PROBLEM STATEMENT: Without the pictures, set down every line of the data exactly.

(Dataset entries)
+ + + + + + +
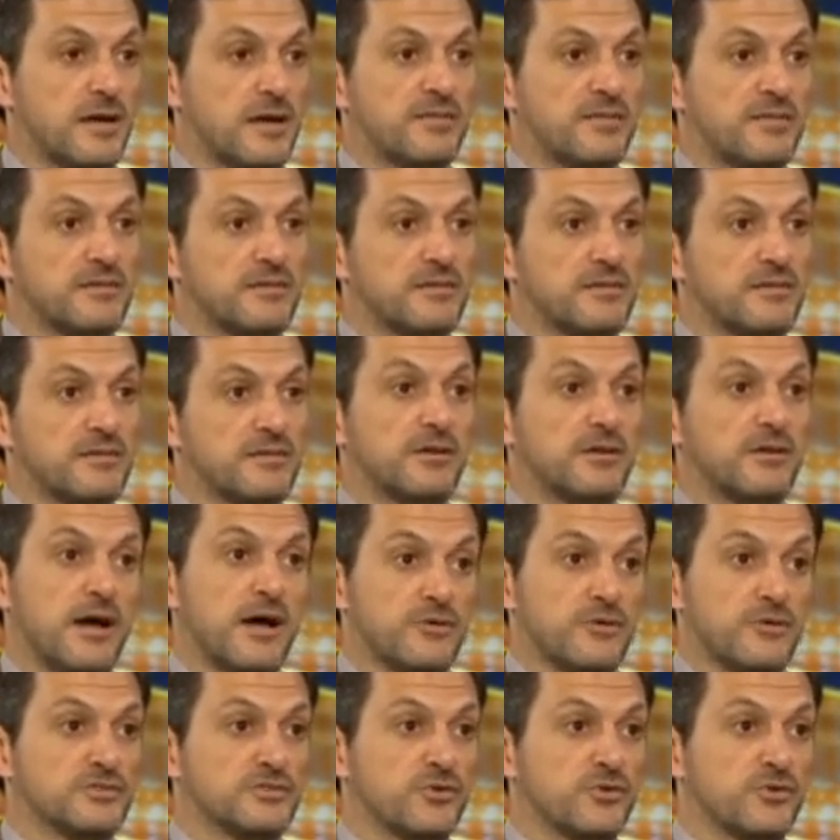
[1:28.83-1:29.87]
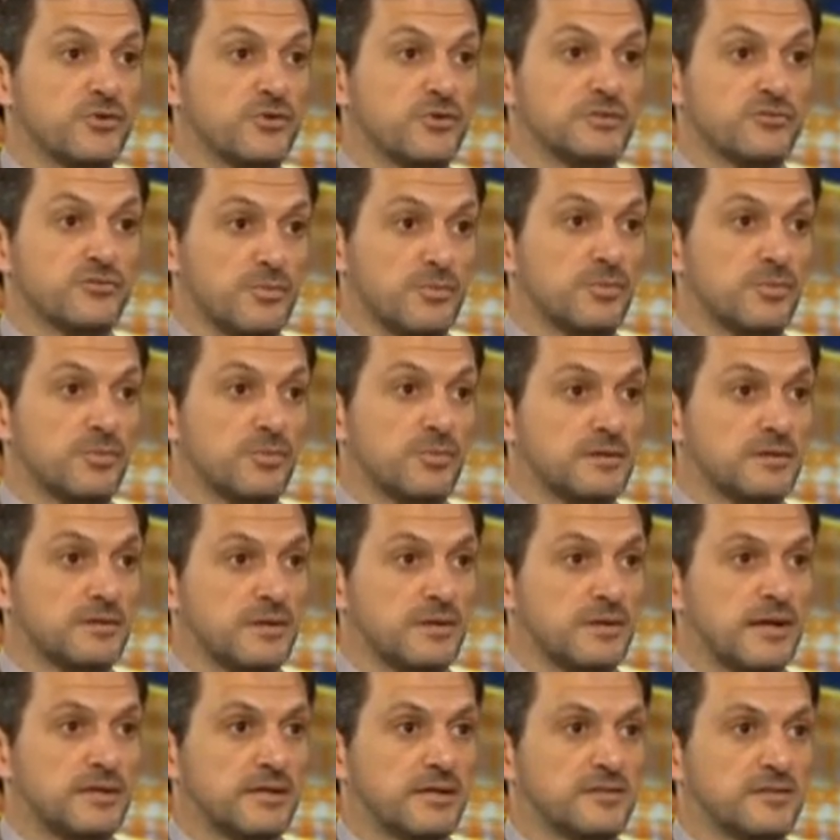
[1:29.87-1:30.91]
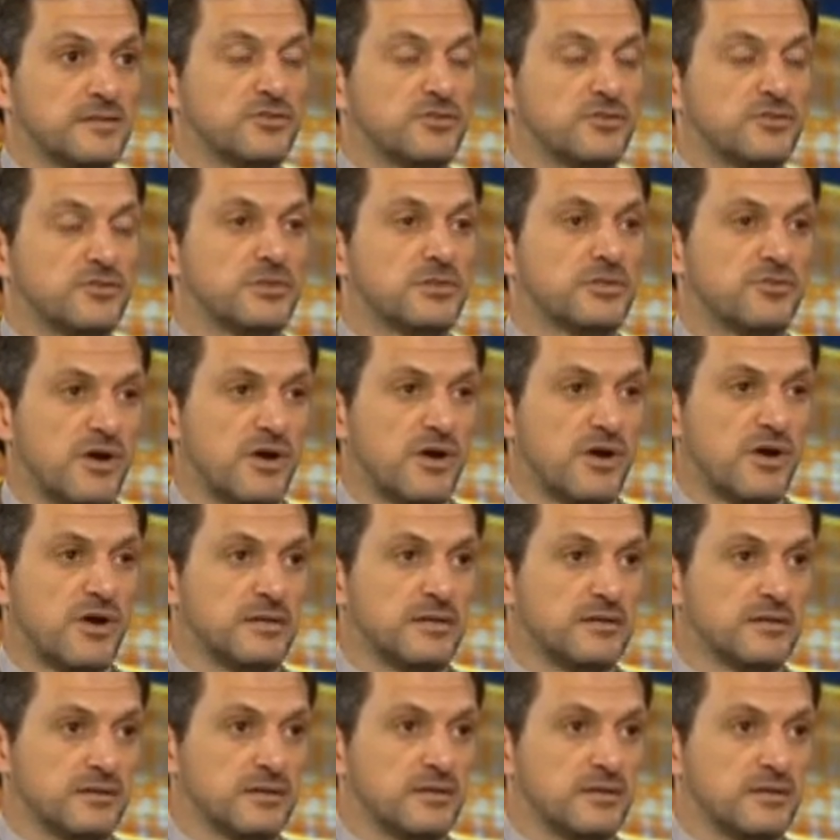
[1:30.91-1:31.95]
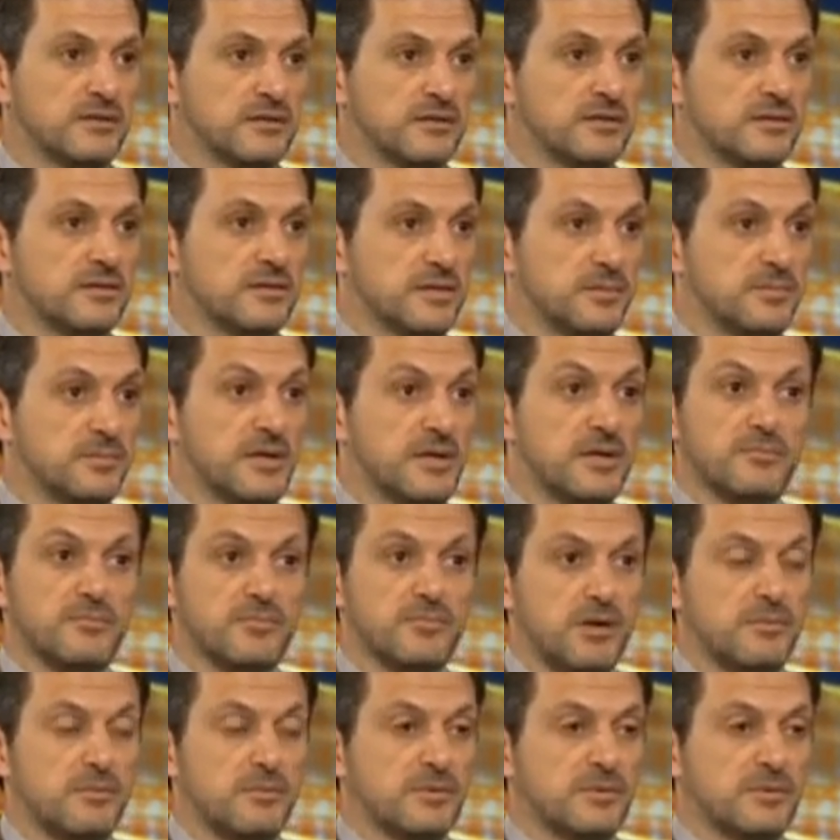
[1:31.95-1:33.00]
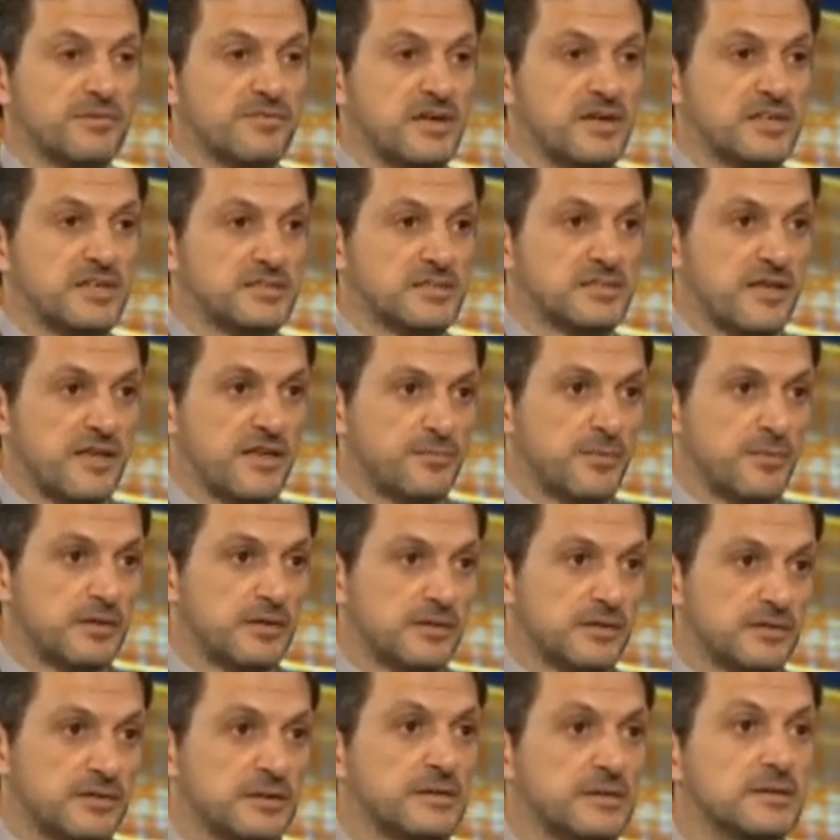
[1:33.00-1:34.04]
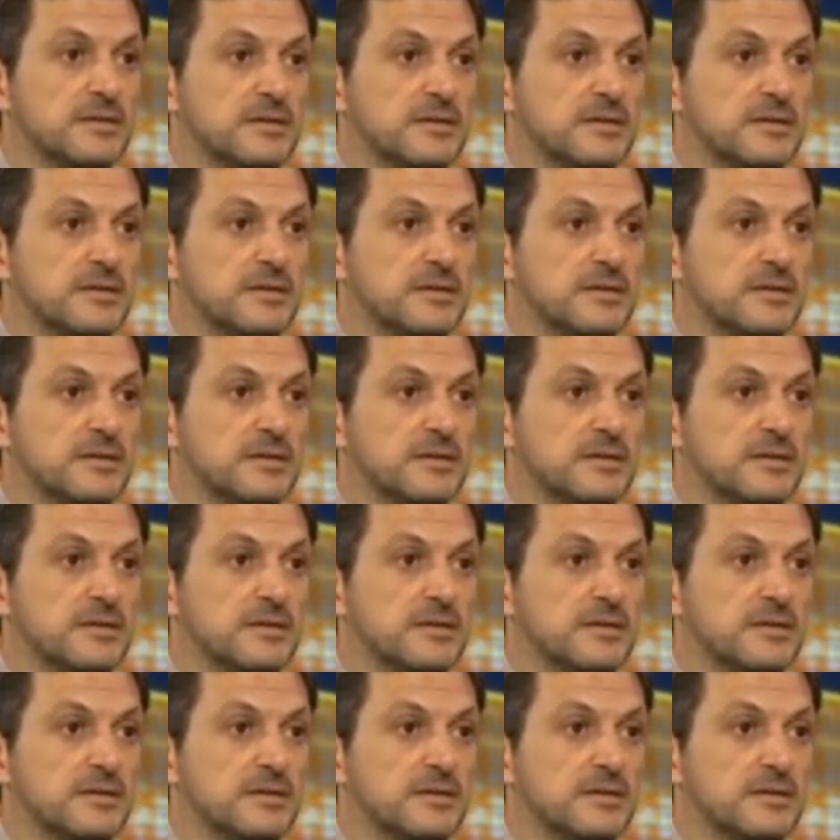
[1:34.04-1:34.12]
I think right now he's going to Tripoli, and he's going to be tried in, in Libya and probably face the death penalty.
+ + + + + + +
WRITTEN REPLY:
[1:28.83-1:29.87]
[1:29.87-1:30.91]
[1:30.91-1:31.95]
[1:31.95-1:33.00]
[1:33.00-1:34.04]
[1:34.04-1:34.12]
I think right now he's going to Tripoli, and he's going to be tried in, in Libya and probably face the death penalty.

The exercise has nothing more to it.